Will Calhoun concurs, and then elaborates. "The essence of what keeps us together is our honesty about our existence – as artists, as black men, as fathers, as international citizens," the drummer says. "All those things keep us going. With the incidents that are happening today, we have a responsibility to express ourselves and combat those issues. But I'm not only talking about race and gender. I mean, we're also finding ways to survive and keep our art out there. What's next? I still think, as always, it's up to us."
"There was never a disconnection, for me, of blackness with rock music."
Vernon Reid
Coming full circle, Reid waxes philosophical (an easygoing quirk to which he's almost preternaturally prone) when asked about the relevance today of the mission behind the Black Rock Coalition, the organization he helped found in 1985 to address false narratives and stereotypes in rock history and the music industry. Unsurprisingly, he finds there's still plenty to be done.
"You know, there was never a disconnection, for me, of blackness with rock music," he says. "I look at a band like Unlocking the Truth, or TV on the Radio, or Gary Clark Jr. and a host of other artists that are up-and-coming, or I look at what happens at the Afropunk Festival every year in Brooklyn – I mean, it's evolutionary. We're all part of an ongoing conversation about what blackness is, and what it ain't. And it's not just that. I appreciate artists that have walked their own path and done their own thing in life. That's what I love about the band Soundgarden, and that's why the passing of Chris Cornell was such a personal blow, because I love that band so much. All these bands have pushed the boundaries and made us think about who we are as Americans, and it's very troubling because we'll never get over it."
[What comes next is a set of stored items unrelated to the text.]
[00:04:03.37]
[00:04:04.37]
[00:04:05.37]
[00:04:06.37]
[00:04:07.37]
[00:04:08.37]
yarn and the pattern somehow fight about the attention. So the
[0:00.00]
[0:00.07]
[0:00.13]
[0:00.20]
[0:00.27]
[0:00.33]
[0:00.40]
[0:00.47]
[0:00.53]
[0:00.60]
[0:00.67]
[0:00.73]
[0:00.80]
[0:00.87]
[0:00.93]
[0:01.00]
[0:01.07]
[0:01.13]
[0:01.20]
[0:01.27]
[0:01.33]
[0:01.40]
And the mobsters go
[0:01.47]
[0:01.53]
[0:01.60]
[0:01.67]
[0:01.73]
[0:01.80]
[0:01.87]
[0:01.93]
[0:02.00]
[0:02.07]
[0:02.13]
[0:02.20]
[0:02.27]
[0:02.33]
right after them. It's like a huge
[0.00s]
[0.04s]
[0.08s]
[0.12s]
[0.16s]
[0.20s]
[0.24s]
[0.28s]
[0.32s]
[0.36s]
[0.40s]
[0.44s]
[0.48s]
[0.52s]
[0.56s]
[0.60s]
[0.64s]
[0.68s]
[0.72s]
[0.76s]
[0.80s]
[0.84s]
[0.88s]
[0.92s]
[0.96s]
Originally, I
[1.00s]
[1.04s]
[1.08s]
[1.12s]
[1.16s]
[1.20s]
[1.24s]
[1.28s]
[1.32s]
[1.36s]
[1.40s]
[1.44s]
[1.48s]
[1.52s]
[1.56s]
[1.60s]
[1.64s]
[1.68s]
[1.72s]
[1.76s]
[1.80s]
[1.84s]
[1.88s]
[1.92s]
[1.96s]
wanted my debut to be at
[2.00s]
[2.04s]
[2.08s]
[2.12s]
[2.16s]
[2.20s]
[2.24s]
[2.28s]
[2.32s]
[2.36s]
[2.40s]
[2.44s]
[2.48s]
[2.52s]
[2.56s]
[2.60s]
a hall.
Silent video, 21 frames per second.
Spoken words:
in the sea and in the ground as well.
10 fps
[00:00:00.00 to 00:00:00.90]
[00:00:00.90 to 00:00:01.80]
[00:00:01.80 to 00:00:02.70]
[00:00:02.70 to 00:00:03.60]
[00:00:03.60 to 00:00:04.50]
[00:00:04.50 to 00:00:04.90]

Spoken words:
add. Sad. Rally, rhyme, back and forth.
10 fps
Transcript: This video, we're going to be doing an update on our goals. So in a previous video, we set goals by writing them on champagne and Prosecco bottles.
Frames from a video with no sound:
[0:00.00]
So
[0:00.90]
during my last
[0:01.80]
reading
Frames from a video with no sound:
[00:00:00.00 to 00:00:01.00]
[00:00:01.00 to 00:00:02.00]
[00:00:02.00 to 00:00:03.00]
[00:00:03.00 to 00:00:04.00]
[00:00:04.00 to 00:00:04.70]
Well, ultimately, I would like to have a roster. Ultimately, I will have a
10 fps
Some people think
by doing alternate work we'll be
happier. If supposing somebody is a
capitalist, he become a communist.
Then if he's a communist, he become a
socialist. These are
He continues, alluding to how the conversation started by Robert Johnson, Howlin' Wolf and so many other blues legends – artists who sang about misfortune as a way to transcend it – might continue into the present. "We need a whole lot more compassion; men need to show a lot more compassion to each other with regard to depression. I don't mean to make that gendered, but we don't talk about our feelings at all, right? And the very fact that we're unable to connect to our feelings leads to every other bad thing that happens. They're all pieces of the same puzzle."